O processo criminal, em tese, termina com o trânsito em julgado de uma decisão (sentença ou acórdão), seja para condenar ou absolver um cidadão após o seu devido processo legal, e a pena com seu efetivo cumprimento imposto naquela decisão do magistrado.
Todavia, não é bem assim que ocorre na prática quando alguém enfrenta os efeitos do processo-crime, tampouco em relação aos seus familiares, haja vista que tais efeitos são nefastos na vida do ser humano.
Com efeito, quando se torna público que uma pessoa está enfrentando um problema de ordem criminal, seja judicial ou ainda na fase policial, seu caráter se converte num rótulo pejorativo perante a sociedade.
Nessa esteira, mister se faz ressaltar que na atual quadra, infelizmente, o processo penal sofre de uma praga denominada "populismo penal" ou "processo penal midiático", cujo pilar é a opinião pública e não as regras emanadas da CF Brasileira, tampouco das normas infraconstitucionais. Dessa forma, a mídia se encarrega de levar à execração pública o suposto transgressor da norma, pouco se importando com a verdade real dos fatos ou de posteriormente tornar público, na mesma dimensão, o desfecho da ação penal, principalmente quando o indivíduo é absolvido.
De igual modo, e mais delicada a situação, quando o cidadão é restringido de sua liberdade e levado ao cárcere, mesmo antes de ter sua culpa formada, (des)amparado pelo princípio da não culpabilidade1 - que, infelizmente, tem sido tolhido de forma totalmente irresponsável e contrario sensu - prontamente será intitulado socialmente como um "presidiário" ou "ex-presidiário", e, lamentavelmente, as oportunidades não mais serão as mesmas e a sociedade então passará a ojerizá-lo.
Nesse diapasão, o ilustre jurista italiano Francesco Carnelutti bem consignou que "o preso, ao sair da prisão, crê já não ser um preso; mas nós, não. Para nós ele é sempre um preso, um encarcerado; pelo mais, diz-se ex-encarcerado; nesta expressão está a crueldade e está o engano. A crueldade está em pensar que, tal como foi, deve continuar sendo. A sociedade crava em cada um o seu passado."2
Sem embargo, o cerne da questão reside exatamente nos efeitos do processo criminal e da pena, pois pode haver ou não condenação definitiva, mas seus efeitos serão para sempre, tendo em vista que quem passou por esta situação será sempre a escória da sociedade.
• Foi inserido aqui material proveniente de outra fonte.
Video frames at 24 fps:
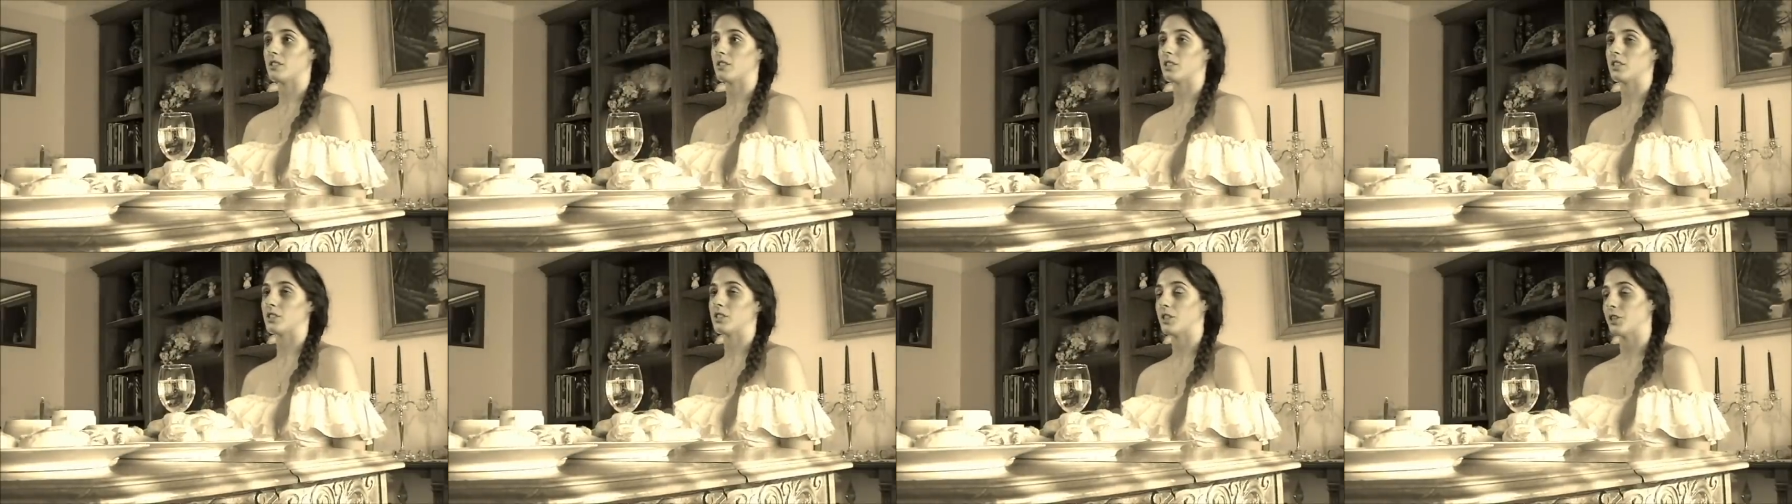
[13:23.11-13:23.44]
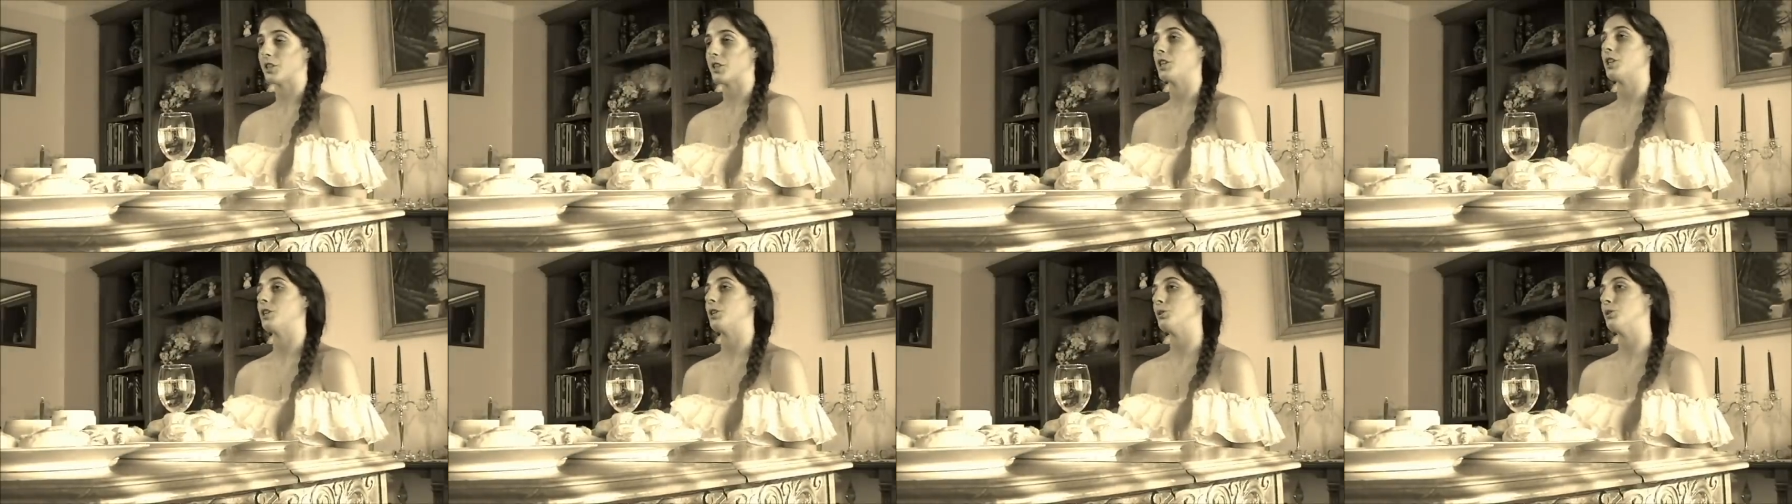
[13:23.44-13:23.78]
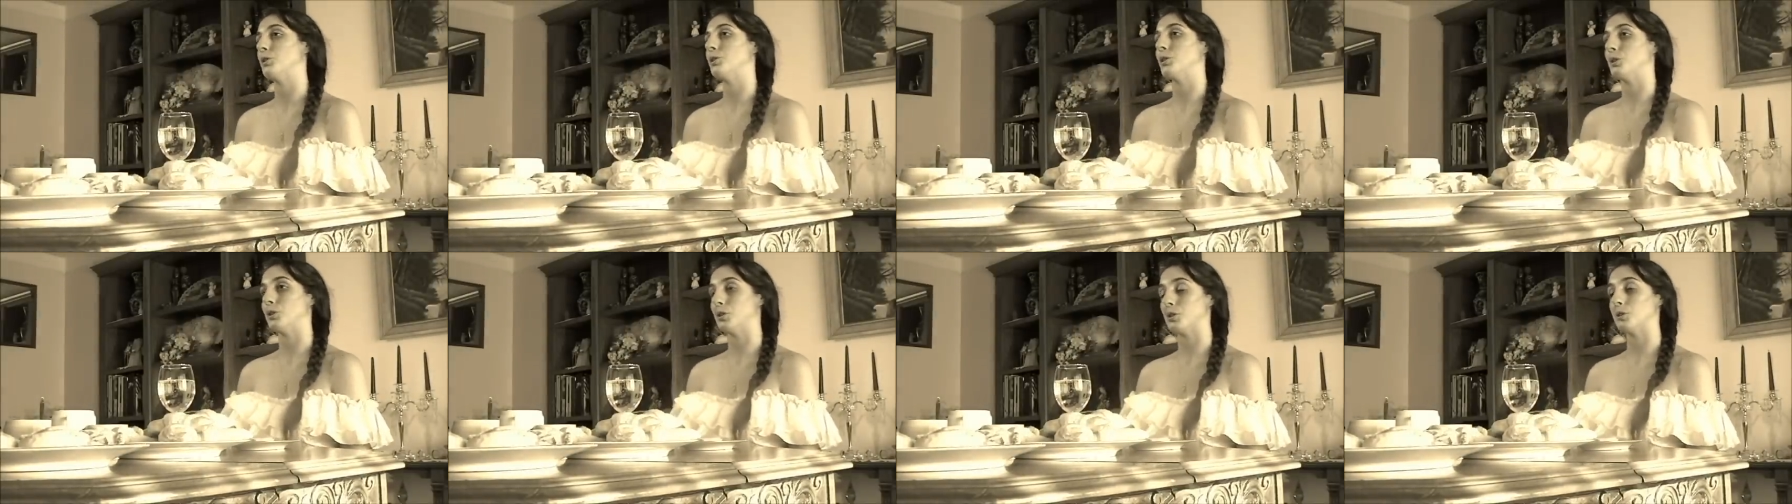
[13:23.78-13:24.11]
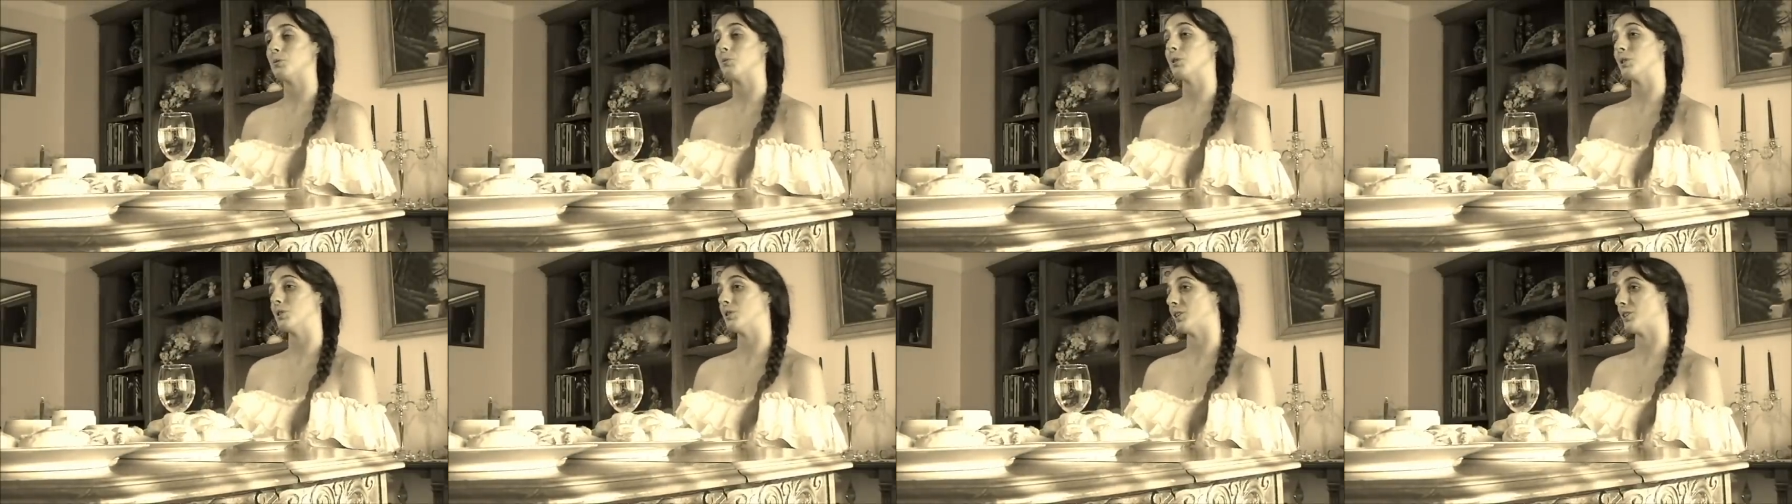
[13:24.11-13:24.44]
considering you two used to
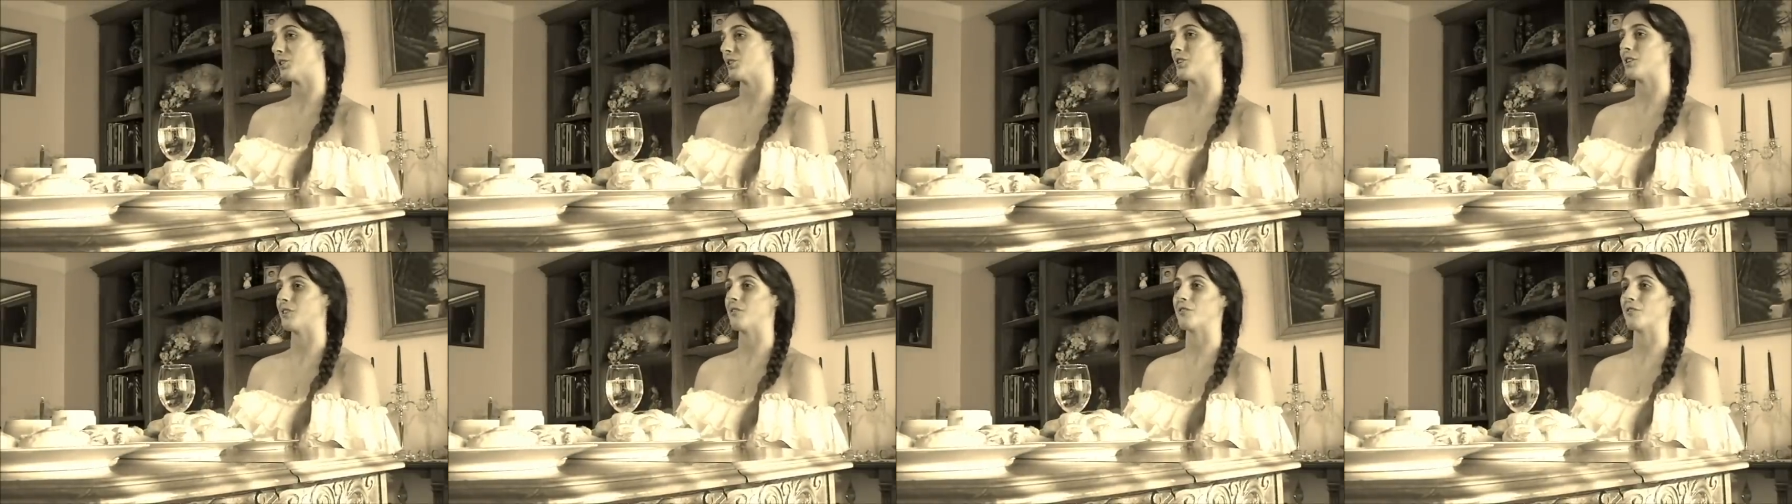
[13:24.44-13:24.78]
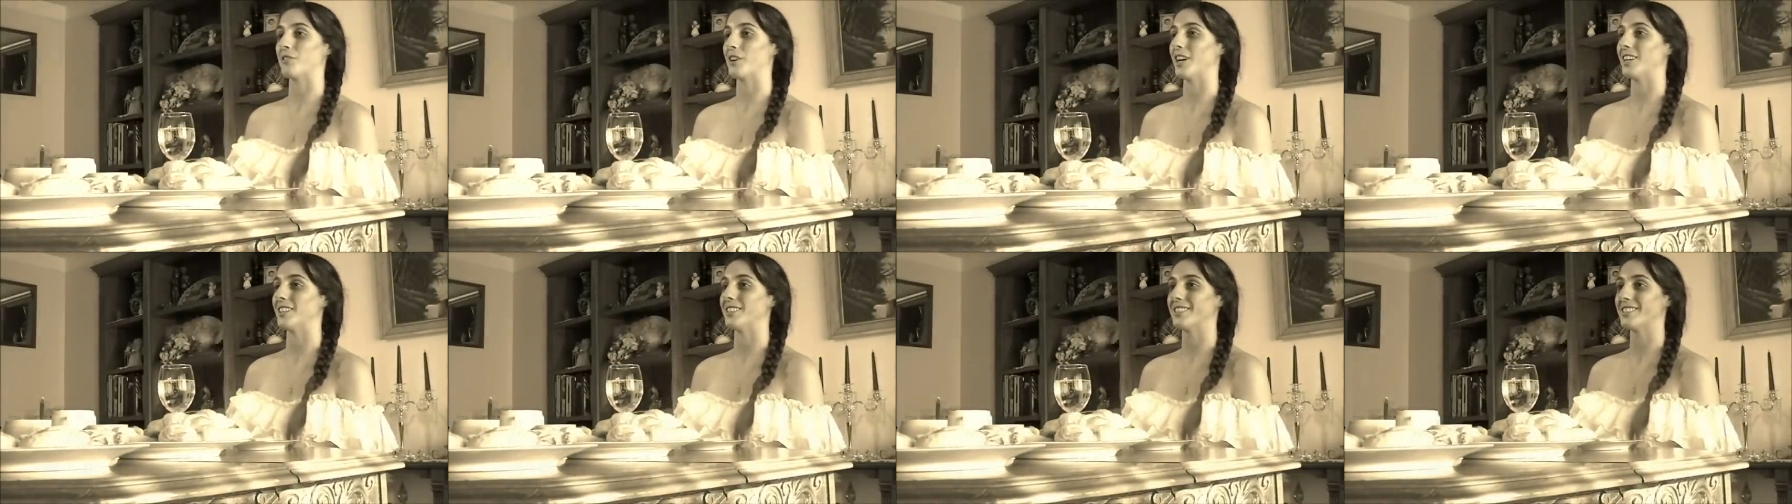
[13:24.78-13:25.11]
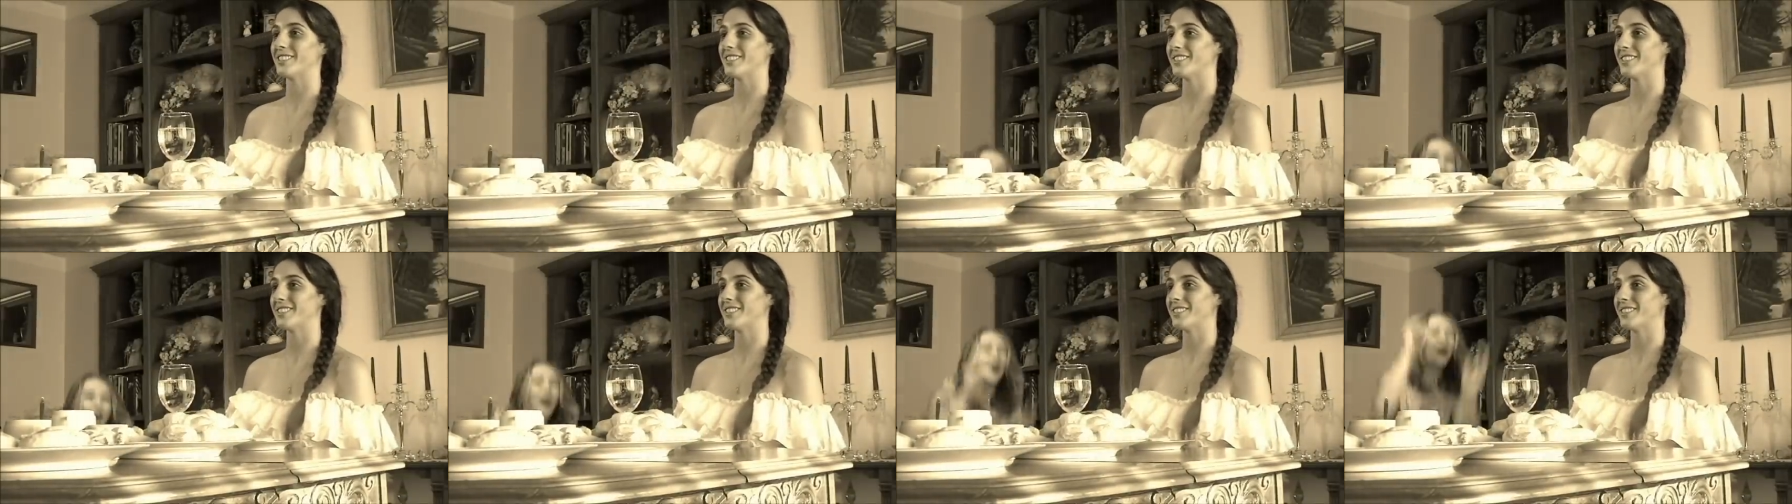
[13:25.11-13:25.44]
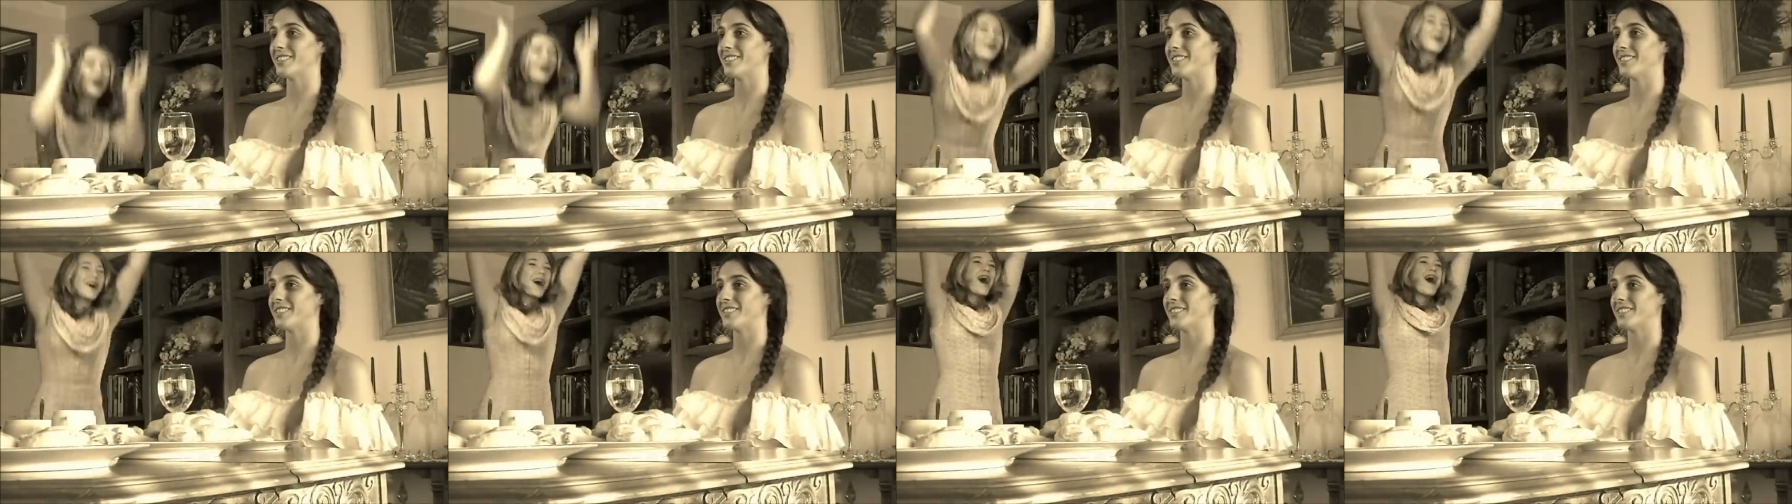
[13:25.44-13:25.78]
be such good friends.
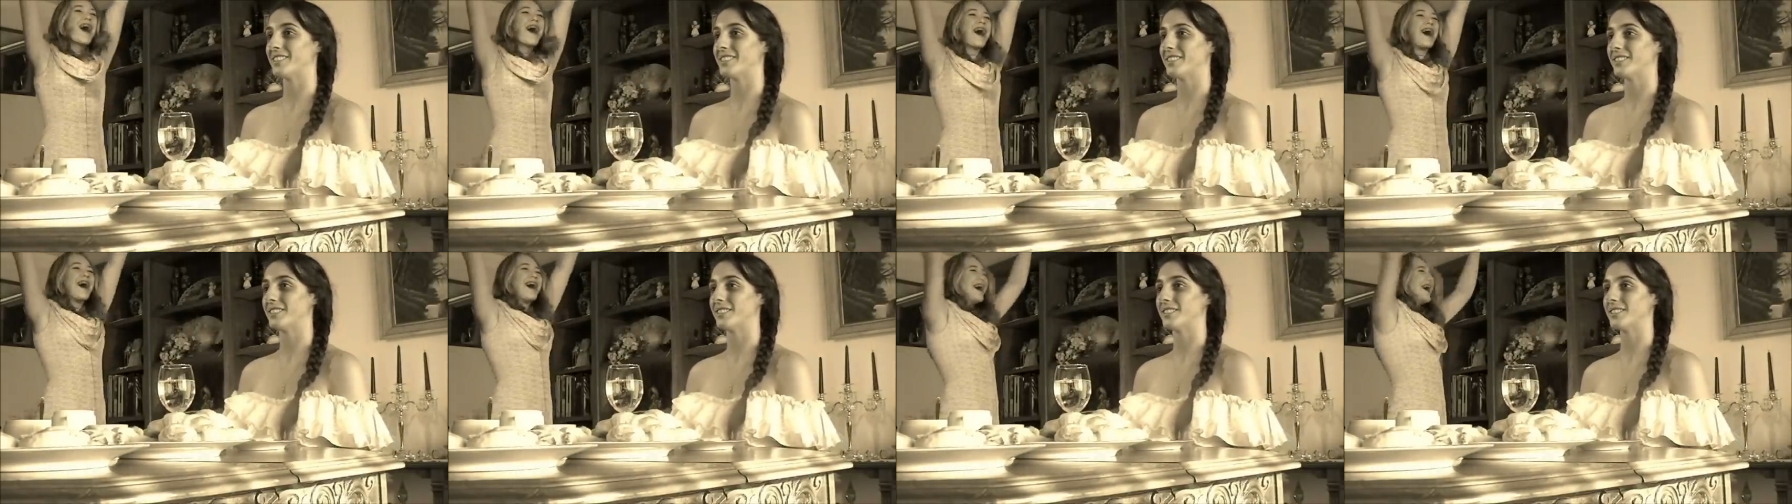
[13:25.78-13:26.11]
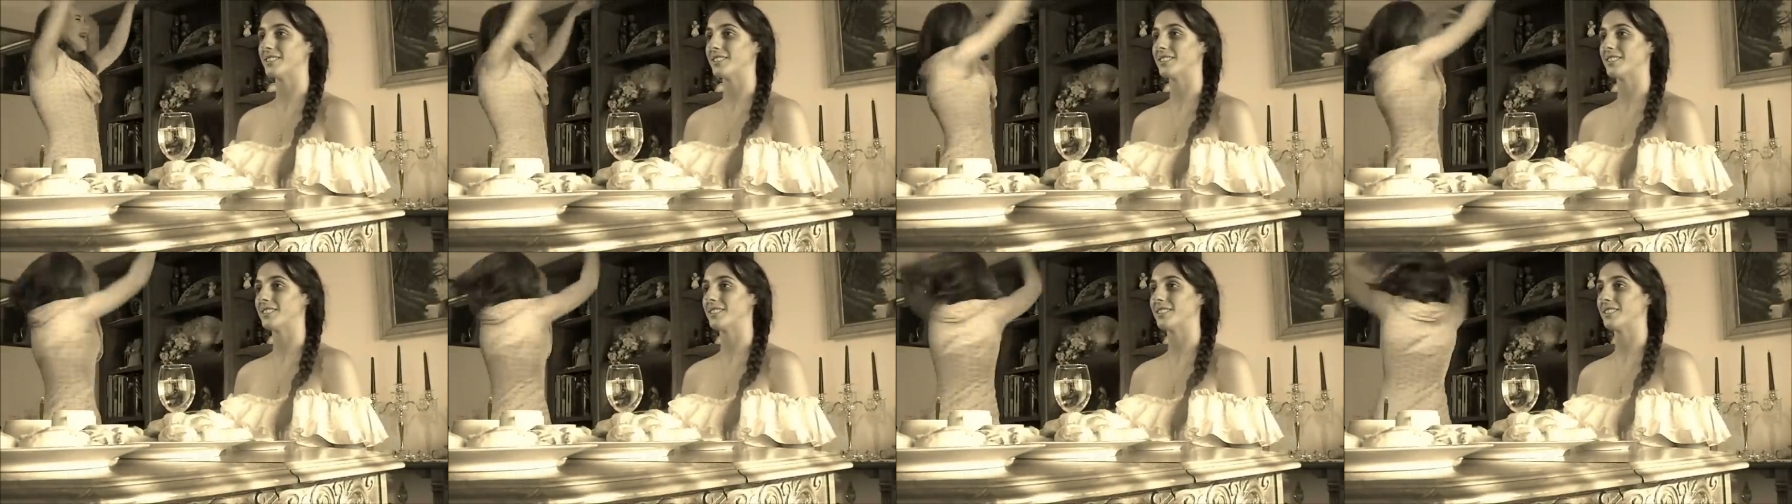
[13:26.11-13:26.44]
Hurrah!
Outrossim, importante destacar que o ordenamento jurídico penal brasileiro prima pela ressocialização do cidadão (art. 1º, da lei 7.210/84). Entretanto, o próprio Estado é contraditório nessa prática, o qual tem o dever de fornecer assistência ao egresso (art. 10º, da lei 7.210/84), todavia, não é o que ocorre na prática, pois, cita-se como exemplo o concurso público.
Quando o cidadão se habilita a um concurso público, pressuposto para sua admissão é a apresentação de atestado de antecedentes criminais, requisito este que demonstra de forma cristalina o critério seletivo dos candidatos. Dessa forma, tem-se que aquele que ostentar qualquer antecedente criminal já estará eliminado da candidatura, obstando, assim, sua oportunidade de retomar sua vida hodierna, pois as oportunidades já não serão mais as mesmas.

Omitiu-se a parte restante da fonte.